ICDAR 2023 Competition on Robust Layout Segmentation in Corporate Documents¶
Info
This competition concluded on April 3rd, 2023 23:59 UTC+1:00. We would like to thank all participants for their contributions to the competition! Check the results on our EvalAI challenge page.
Introduction¶
In this competition, we challenge you to advance the research in accurately segmenting the layout in a very broad range of document styles and domains.
Converting documents into a machine-processable format is an on-going challenge due to their huge variability in formats and complex structure. Recovering the layout structure and content from documents has remained a key problem since decades, and is as relevant as ever in 2023. To this date, a highly generalising model for structure and layout understanding has yet to be achieved.
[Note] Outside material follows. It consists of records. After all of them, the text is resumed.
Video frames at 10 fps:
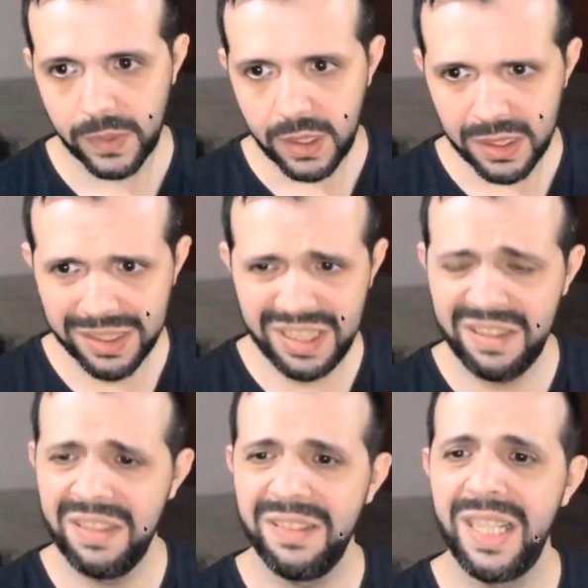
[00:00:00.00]
this
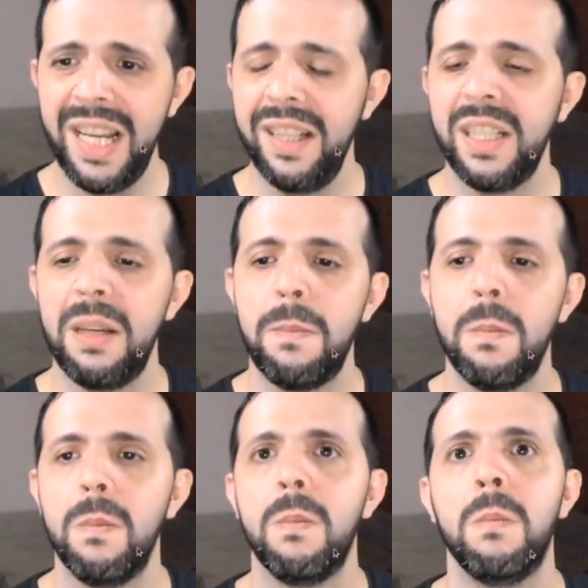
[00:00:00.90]
is the
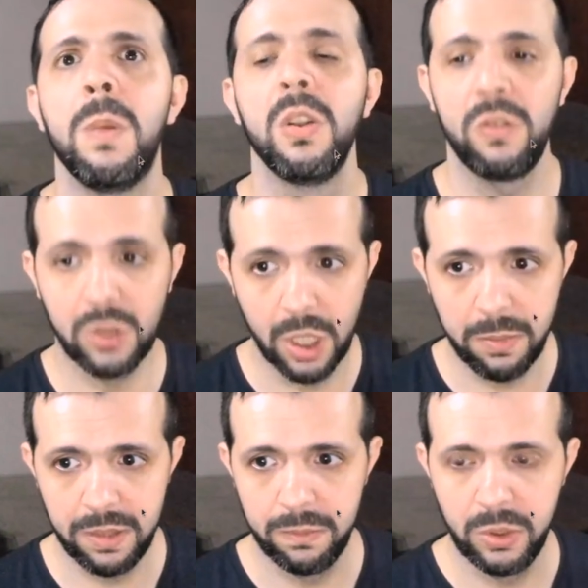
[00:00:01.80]
most
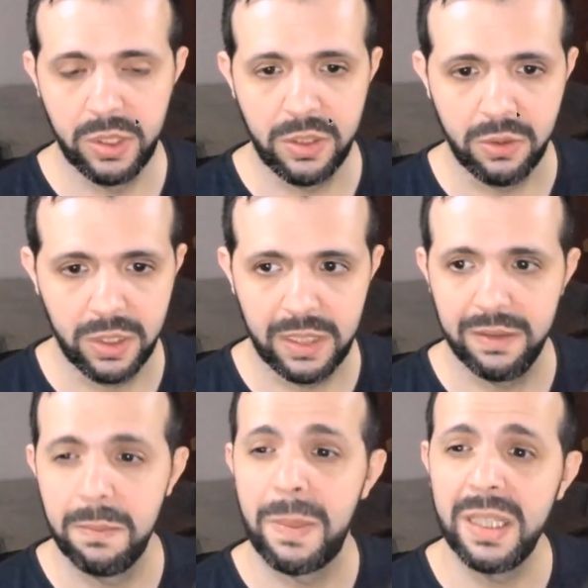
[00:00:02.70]
common mutation test.
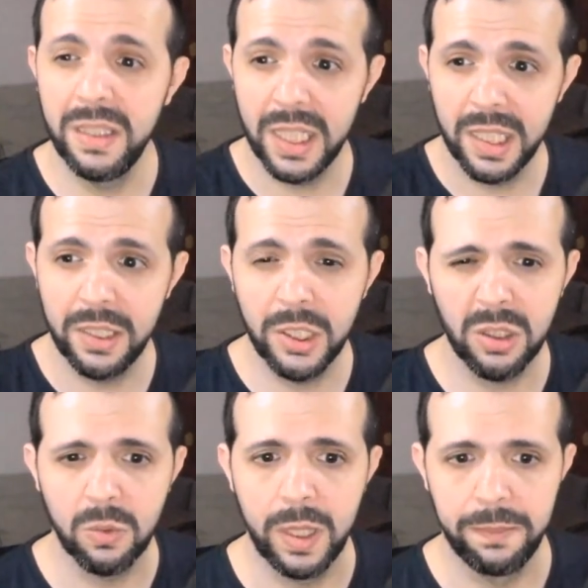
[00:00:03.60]
But there are another
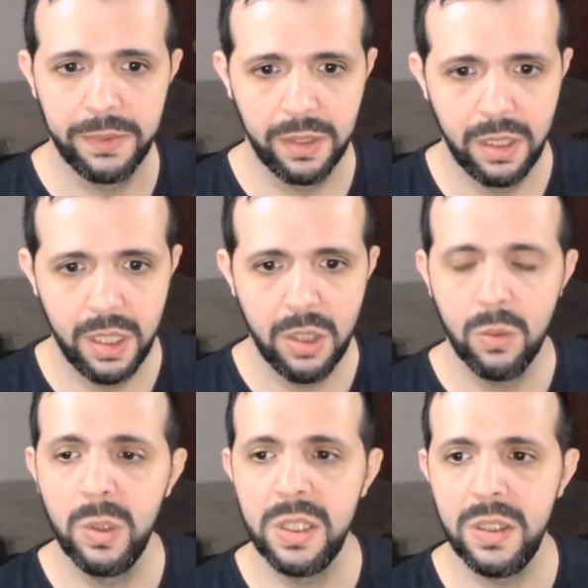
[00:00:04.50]
one,
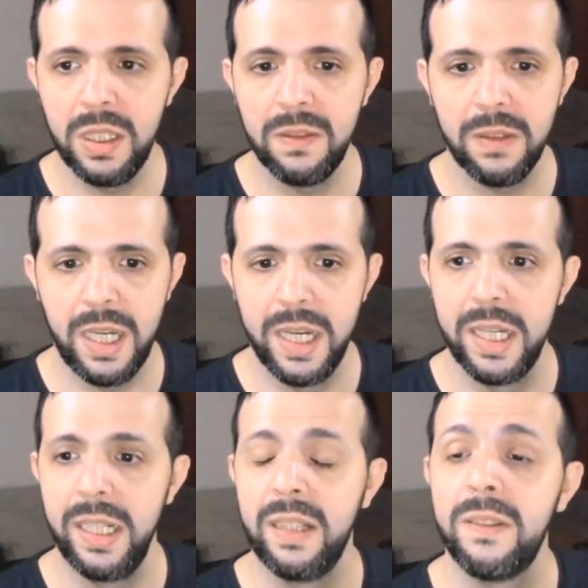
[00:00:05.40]
which is
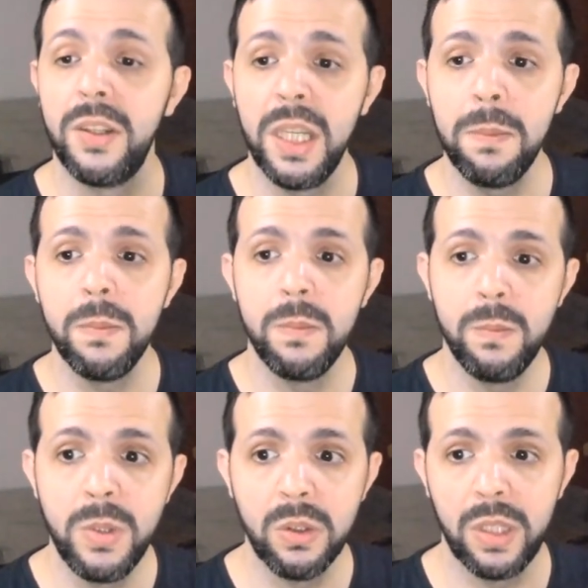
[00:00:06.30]
extreme
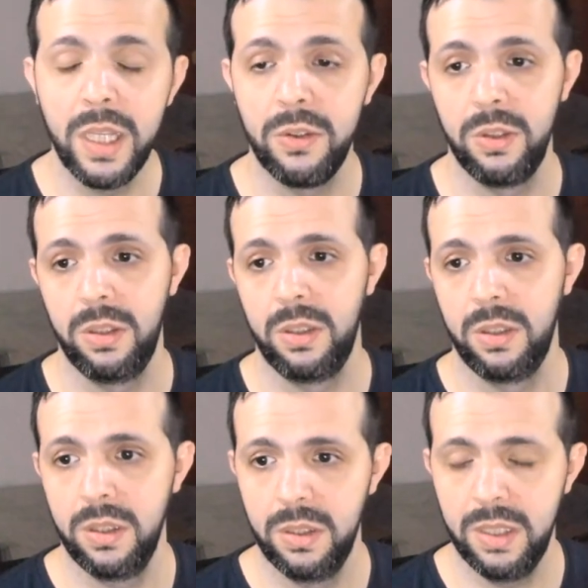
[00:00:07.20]
mutation
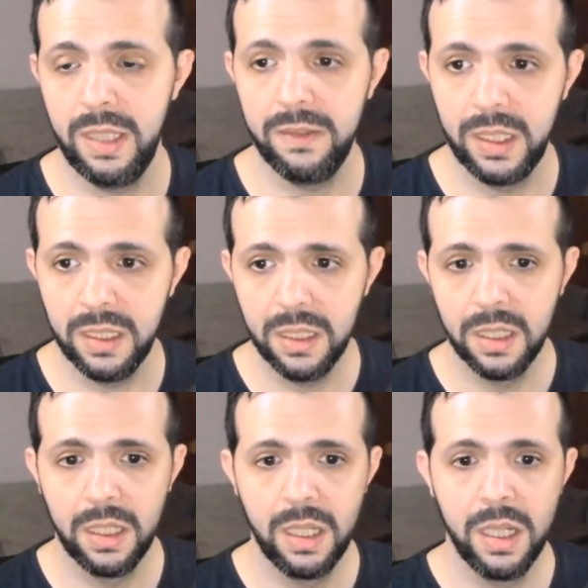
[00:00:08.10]
testing,
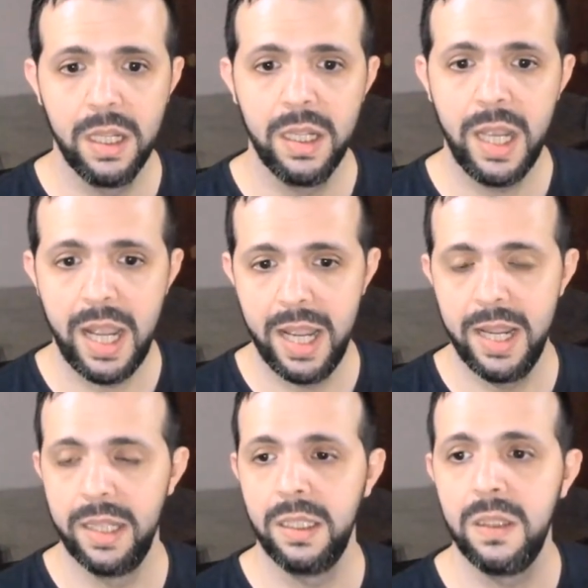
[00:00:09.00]

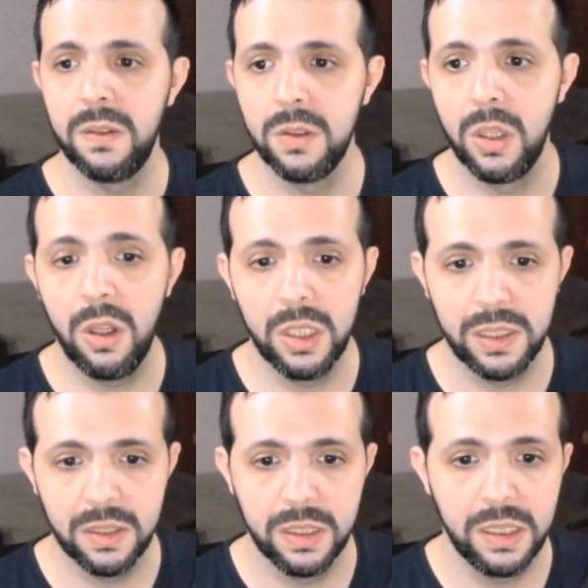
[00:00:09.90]
and is called
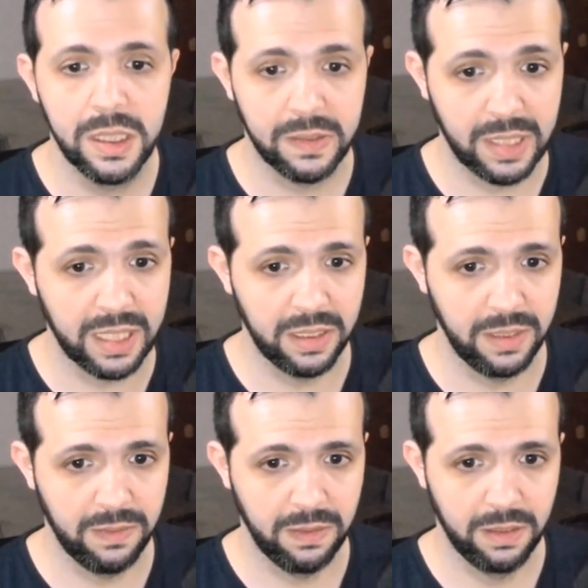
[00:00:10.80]
Descartes.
To raise the bar over previous competitions, we propose our newly published, human-annotated DocLayNet data-set as the base for a new challenge on various documents from corporate, technical and law domains.
News¶
Apr. 26th, 2023 | The ground-truth of our competition dataset is now available here. |
Apr. 3rd, 2023 | The competition has concluded. Check the results here. |
Mar. 27th, 2023 | The competition deadline is extended until April 3rd, 2023 23:59 UTC+1:00 |
Mar. 20th, 2023 | The competition deadline is extended until March 26th, 2023 12:00 AM (midnight) |
Jan. 13th, 2023 | The competition-dataset is now released and submissions are opened on EvalAI. Register here. |
Dec. 19th, 2022 | This competition is now live and will run until March 20th, 2023. Find the detailed schedule here. |
Task and resources¶
We invite you to develop a model that can accurately segment the layout components in document pages as bounding boxes on our competition data-set. The layout prediction accuracy you achieve with your solution will be evaluated on this dataset with our human-annotated layout ground-truth. Code submissions are not required. Find the details here.
We highly recommend you to use our recently published DocLayNet dataset for training and internal validation. DocLayNet is highly diverse in layout coverage, and includes Financial reports, Patents, Manuals, Laws, Tenders and Technical Papers. It is human-annotated with 11 distinct layout class labels. Added value for model development is provided through the original PDF pages and a paired JSON representation of the text cells.
Participation¶
Everyone is welcome to participate in this competition. To ensure fairness, we require teams to abide by the participation rules.